Stored items>
•••••

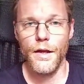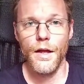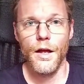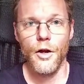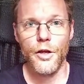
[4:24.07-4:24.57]

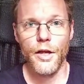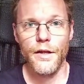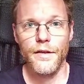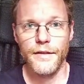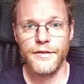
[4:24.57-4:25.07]
Okay,
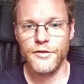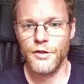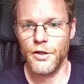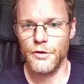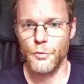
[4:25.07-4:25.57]
let's
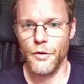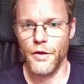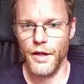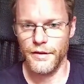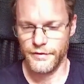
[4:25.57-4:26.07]
start with
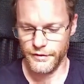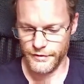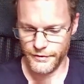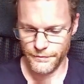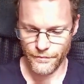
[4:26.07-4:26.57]
the
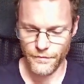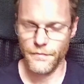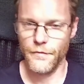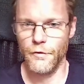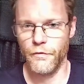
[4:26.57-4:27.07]
assets.
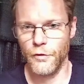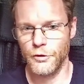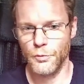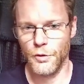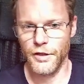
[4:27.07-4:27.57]
The
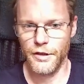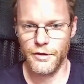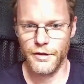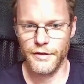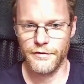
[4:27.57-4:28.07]
first one here
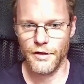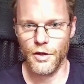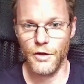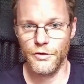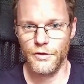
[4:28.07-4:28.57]
is the
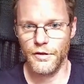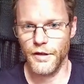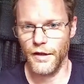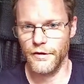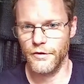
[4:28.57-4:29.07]
audio
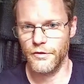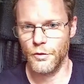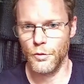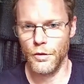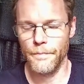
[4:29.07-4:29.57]
analysis
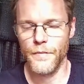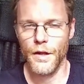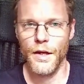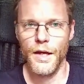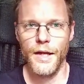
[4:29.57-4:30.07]
tool
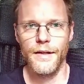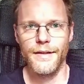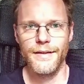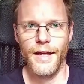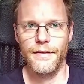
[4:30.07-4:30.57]

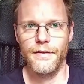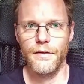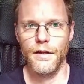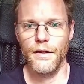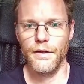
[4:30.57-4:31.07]
that
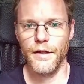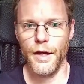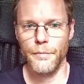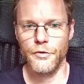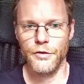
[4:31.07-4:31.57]

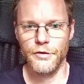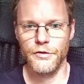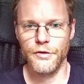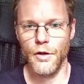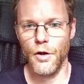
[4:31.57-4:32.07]

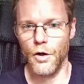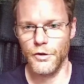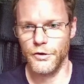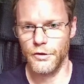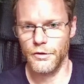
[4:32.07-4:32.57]
captures
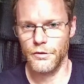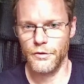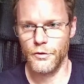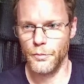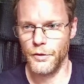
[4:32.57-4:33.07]
audio
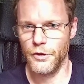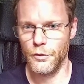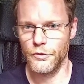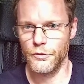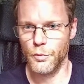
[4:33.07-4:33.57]
to be
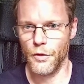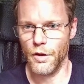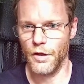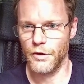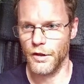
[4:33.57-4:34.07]
used with
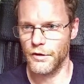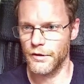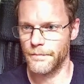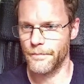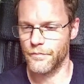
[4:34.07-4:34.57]
all the
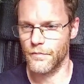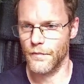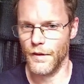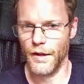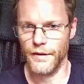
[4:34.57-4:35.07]
other
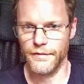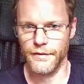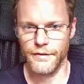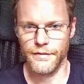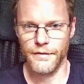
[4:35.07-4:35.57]

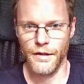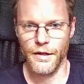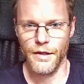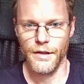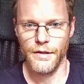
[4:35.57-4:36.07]
assets.
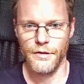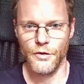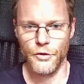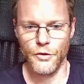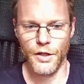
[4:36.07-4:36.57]
So
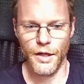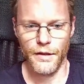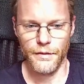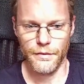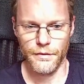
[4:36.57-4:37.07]
you can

•••••

Exercise goal> In your copy, repeat each record exactly and include no pictures.

Task answer>
[4:24.07-4:24.57]

[4:24.57-4:25.07]
Okay,
[4:25.07-4:25.57]
let's
[4:25.57-4:26.07]
start with
[4:26.07-4:26.57]
the
[4:26.57-4:27.07]
assets.
[4:27.07-4:27.57]
The
[4:27.57-4:28.07]
first one here
[4:28.07-4:28.57]
is the
[4:28.57-4:29.07]
audio
[4:29.07-4:29.57]
analysis
[4:29.57-4:30.07]
tool
[4:30.07-4:30.57]

[4:30.57-4:31.07]
that
[4:31.07-4:31.57]

[4:31.57-4:32.07]

[4:32.07-4:32.57]
captures
[4:32.57-4:33.07]
audio
[4:33.07-4:33.57]
to be
[4:33.57-4:34.07]
used with
[4:34.07-4:34.57]
all the
[4:34.57-4:35.07]
other
[4:35.07-4:35.57]

[4:35.57-4:36.07]
assets.
[4:36.07-4:36.57]
So
[4:36.57-4:37.07]
you can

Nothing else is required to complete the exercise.